廃プラとは?引き起こす問題や現状、そして解決方法をわかりやすく解説

廃プラとは

プラスチックは現代の私たちの生活に必要不可欠な素材です。しかし、廃棄されたプラスチック(廃プラ)は自然環境に対して負荷をかける原因にもなっています。
この記事では廃プラが引き起こす問題や、その現状について詳しく解説し、解決に向けた取り組みも紹介します。

廃プラの定義と問題点

そもそも廃プラとはどのようなものを指すのでしょうか。その定義や廃プラが引き起こす問題について解説します。

廃プラとは「廃棄されたプラスチックのこと」

「廃プラ」とは、一度使用されたプラスチック製品が、その役目を終えて廃棄されたものです。例えば、ペットボトル、食品トレー、レジ袋などが主な廃プラになります。世界的には廃プラの発生量は年々増加しており、廃プラが引き起こす問題も顕著になってきています。

廃プラの海洋流出問題

自然環境中に放出された廃プラは、主に河川を伝って海洋へ流出していきます。廃プラは自然界では分解されないため何年も海洋を漂い、時には生物の体内に取り込まれることもあるのです。
海洋生物もプラスチックは消化できないため、廃プラが原因で死亡してしまう事例も確認されています。また、波や紫外線によって細かく砕かれた廃プラはマイクロプラスチックとなって生物に取り込まれ、巡り巡って私たちの体の中にも蓄積されているともいわれています。

地球温暖化への影響

廃プラ問題は地球温暖化とも密接に結びついています。主要なプラスチックは化石資源を原料としているため、製造過程でも温室効果ガスが排出されます。廃プラが埋立・焼却処分される際にも温室効果ガスが排出されるため、地球温暖化を加速させる原因にもなっているのです。

廃プラ問題の現状

廃プラはさまざまな問題を引き起こしますが、現在はどのような状況になっているのでしょうか。

廃プラの発生量

日本国内だけでも廃プラの発生量は年間823万トン(2022年のデータ)※といわれています。
廃プラは家庭などから出る一般廃棄物と、事業所や工場などから出る産業廃棄物のどちらからも排出されますが、その割合はおおむね半々です。なお、直近2020年~2022年の3年間をみれば、日本国内の廃プラの発生量はほぼ横ばいの状況になっています。

廃プラのリサイクル率

廃プラの処分方法には、埋立・焼却処分される場合とリサイクルによって再生利用される場合があります。日本の廃プラのリサイクル率は87%(2022年のデータ)※といわれています。
しかしその大半は、燃料として利用するサーマルリサイクルです。資源を循環させるためには、マテリアルリサイクルやケミカルリサイクルの比率を増やしていくことが大切です。

廃プラ問題解決の取り組み

廃プラ問題を解決するにはどのような取り組みが必要なのでしょうか。すぐにでもできる対策をピックアップしました。

3R+Renewableの推進

3R+Renewableとはリデュース(Reduce)、リユース(Reuse)、リサイクル(Recycle)のイニシャルを取った「3R」に、プラスチック製品を再生素材や再生可能資源に適切に切り替えるリニューアブル(Renewable)を加えた言葉です。廃プラ問題を解決に導くには、まずはリデュースやリユースによって廃プラの排出量を減らし、それでも減らせない場合に、リサイクルを適用していくことが求められています。

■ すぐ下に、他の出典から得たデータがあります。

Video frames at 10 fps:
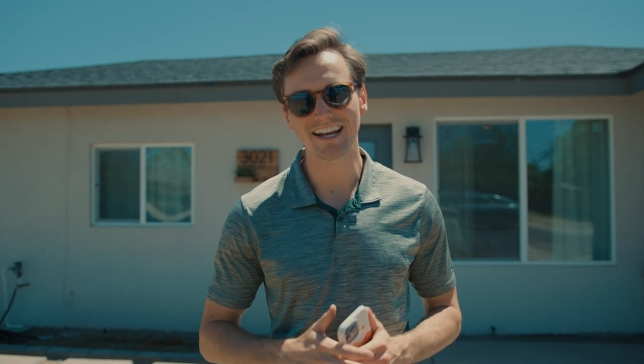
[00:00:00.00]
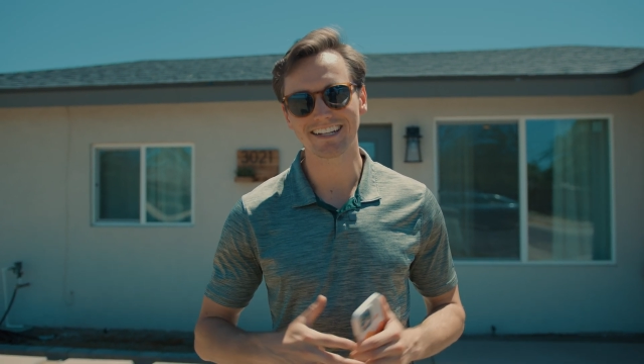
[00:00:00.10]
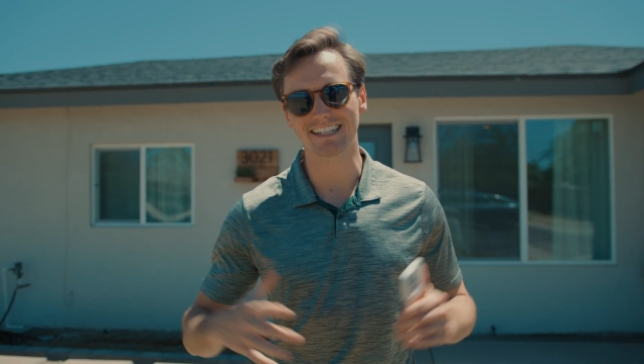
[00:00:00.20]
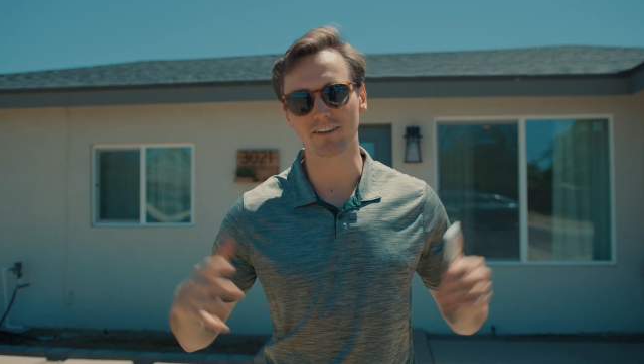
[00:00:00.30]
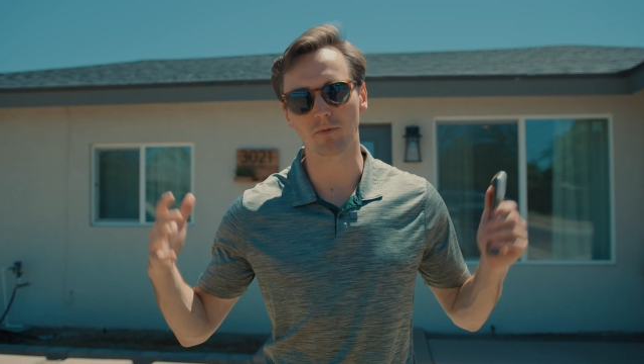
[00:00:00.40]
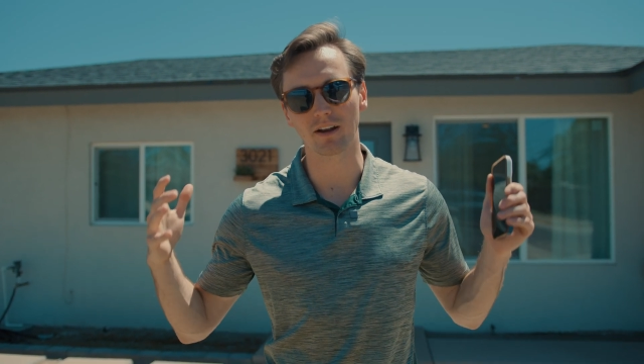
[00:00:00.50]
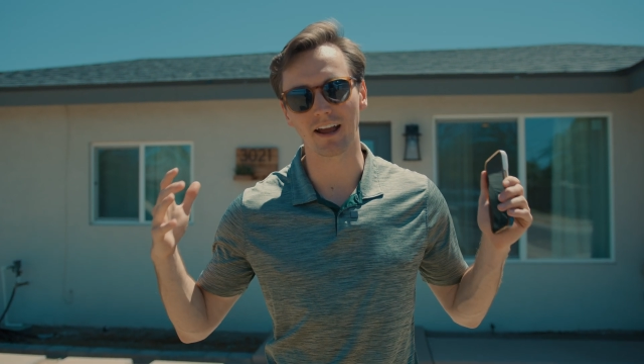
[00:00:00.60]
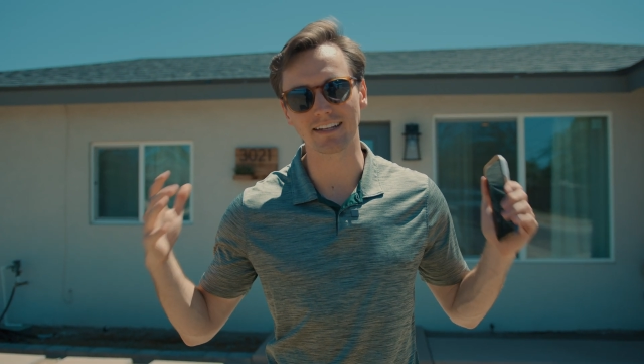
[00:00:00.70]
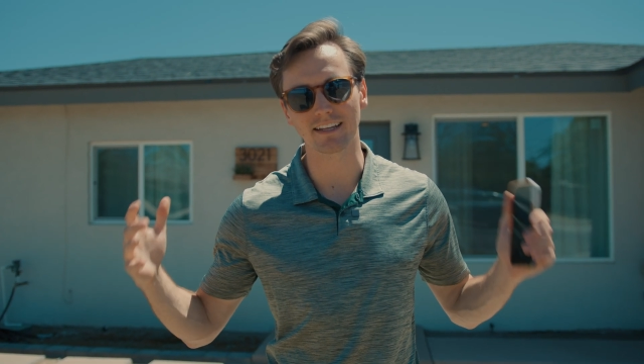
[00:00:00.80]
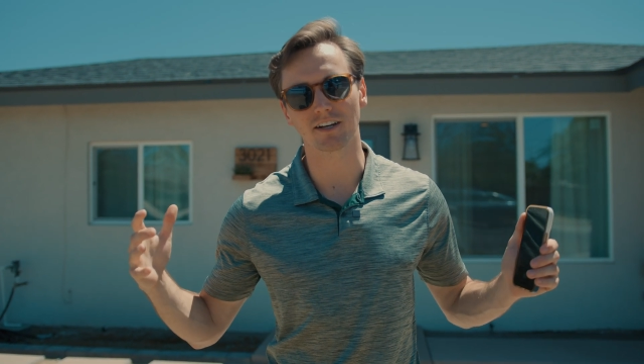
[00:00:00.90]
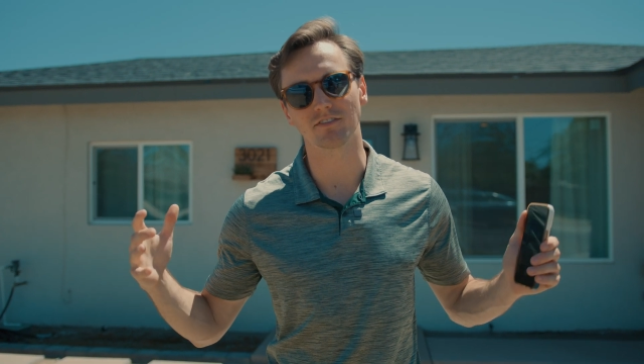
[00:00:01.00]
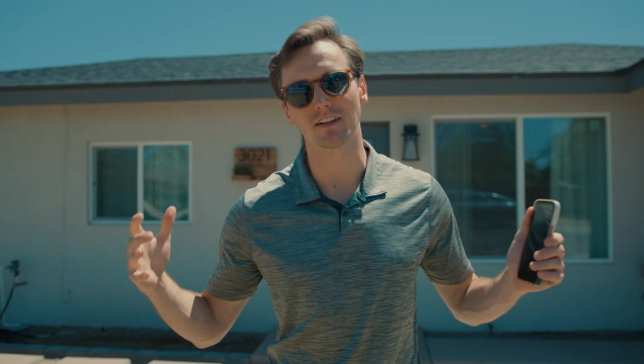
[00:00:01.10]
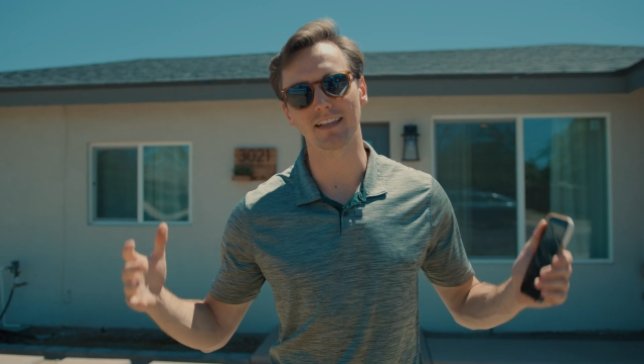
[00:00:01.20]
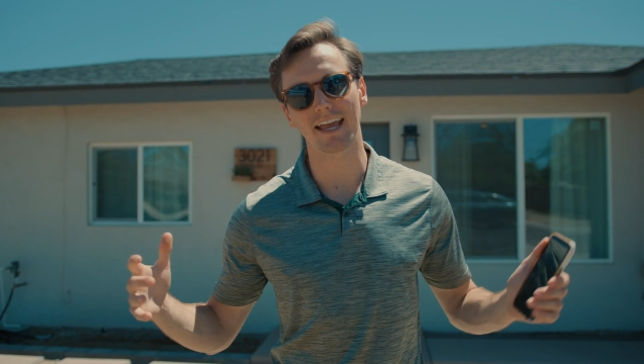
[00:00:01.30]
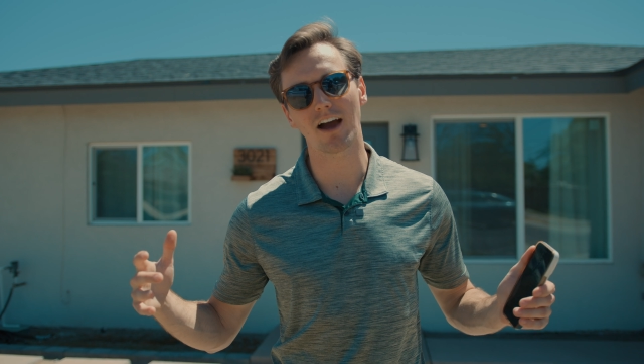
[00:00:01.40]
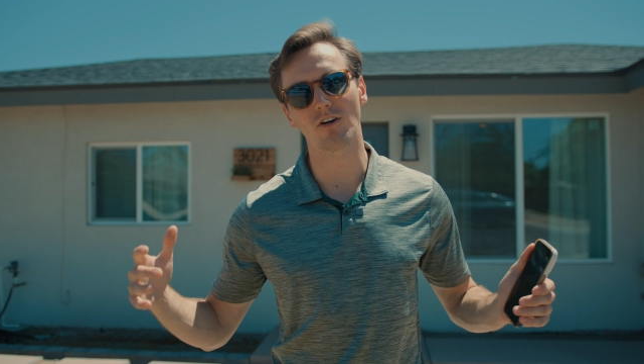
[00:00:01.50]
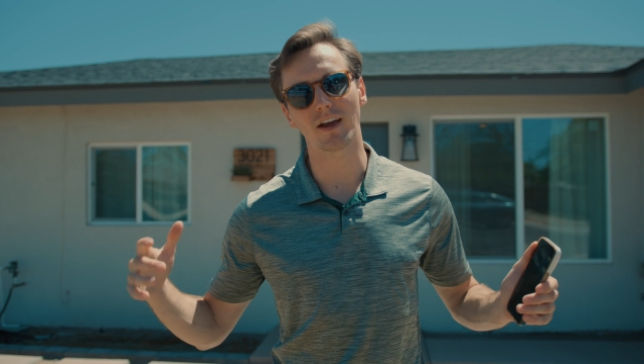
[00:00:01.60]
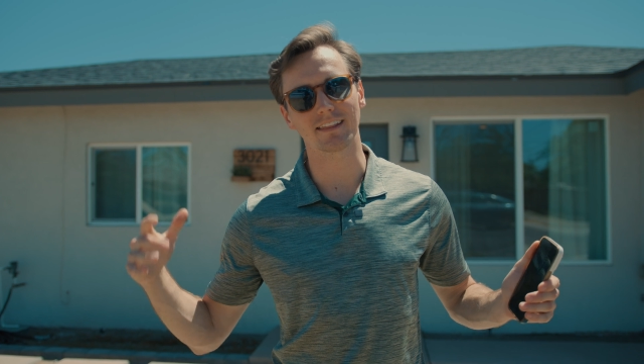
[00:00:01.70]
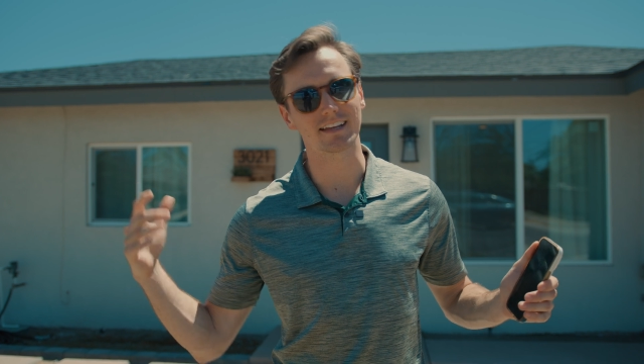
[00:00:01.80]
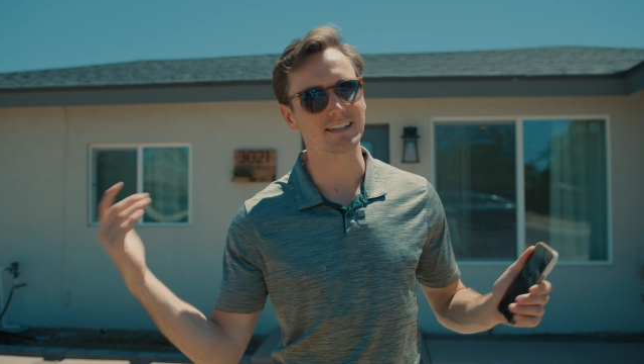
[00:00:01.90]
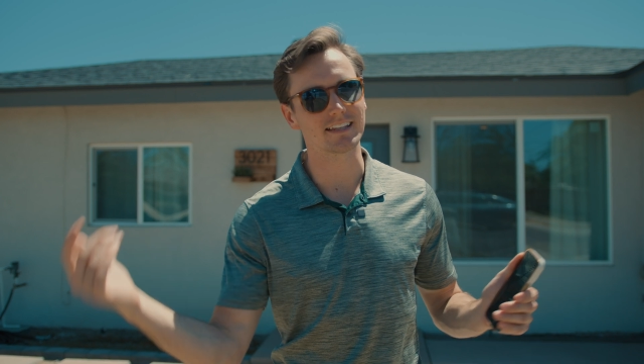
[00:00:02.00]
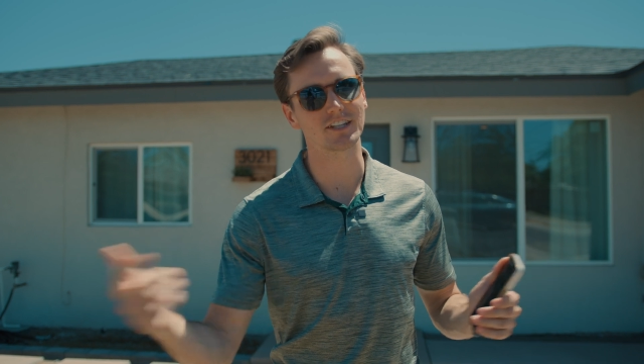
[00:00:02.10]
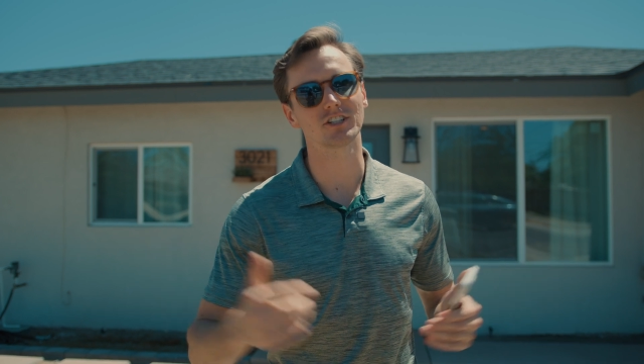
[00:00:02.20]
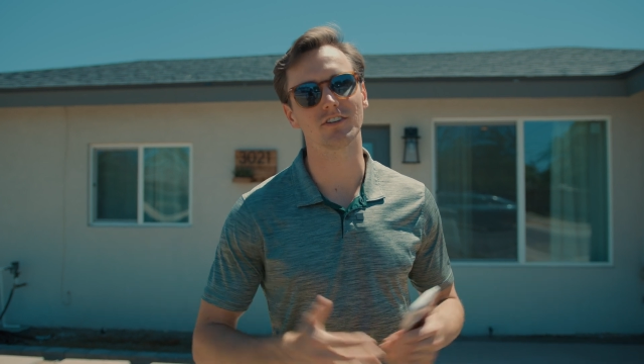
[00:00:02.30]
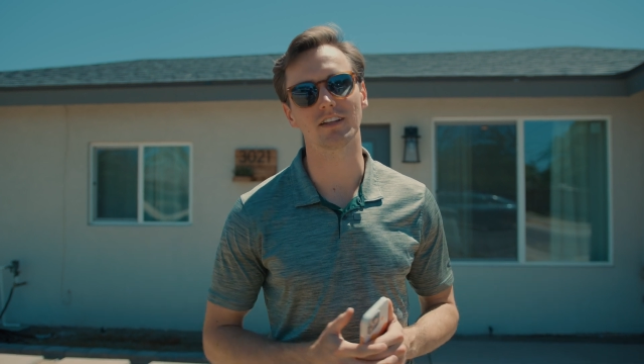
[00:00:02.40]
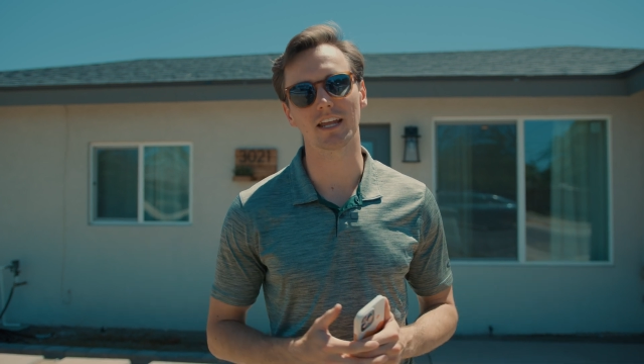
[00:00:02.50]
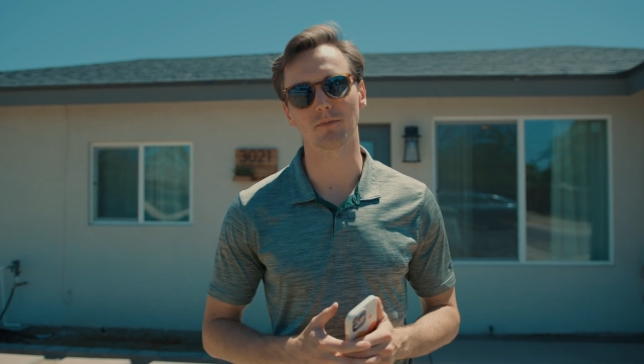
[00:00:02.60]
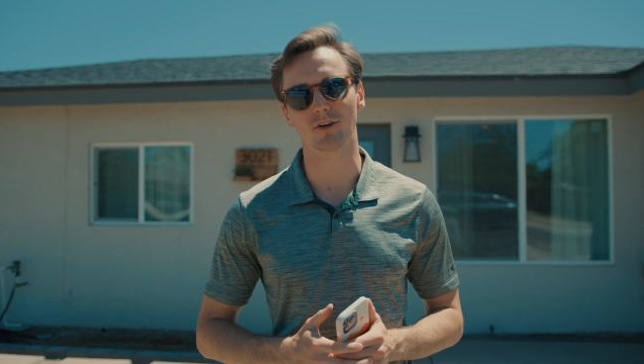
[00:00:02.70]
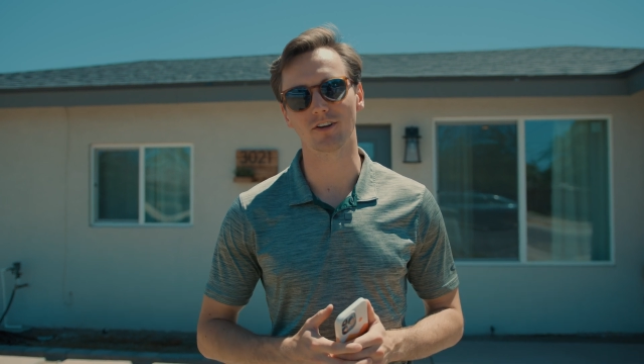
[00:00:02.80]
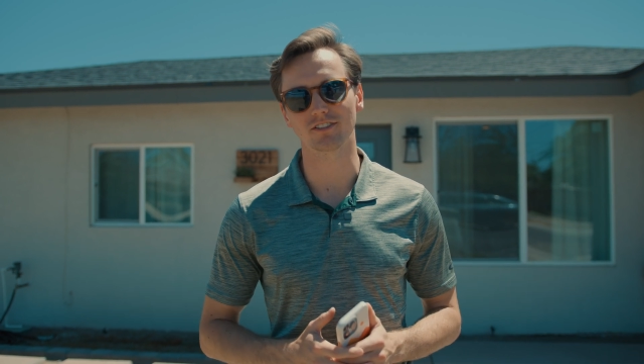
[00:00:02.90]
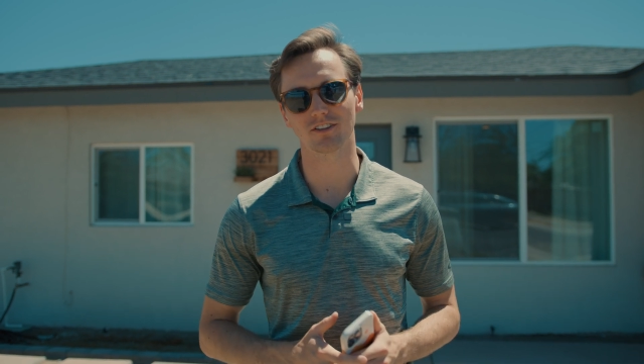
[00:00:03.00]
to give them an idea of the layout and the condition of the neighborhood.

また、再生素材や再生可能資源を用いたリニューアブルも大切な試み。なお、「エコペット」も廃ペットボトルや繊維くずなどを原料にした再生素材です。
以下の記事でも詳しく解説していますので、参考にしてみてください。

自然環境の廃プラを回収

これから排出する廃プラの量を減らしていくだけではなく、すでに自然環境に放出されてしまっている廃プラを回収することも大切なアクションです。道端に落ちているごみ、海岸に漂着したごみを拾うなどの活動が重要。地道な活動に見えるかもしれませんが、多くの場所や人が同時に行うことで大きな効果を得ることができるはずです。また、より効率的に回収する技術の開発も求められています。

まとめ

プラスチックは生活に必要で便利な素材だからこそ、廃棄するときには注意しなければなりません。廃プラを減らしていくためには、基本となる3Rに準拠した活動を継続することが大切です。また、素材自体を変更するリニューアブルの考え方も広げていく必要があるでしょう。私たちの社会が将来も持続していけるように、廃プラを一つ拾うことから初めてみてはいかがでしょうか。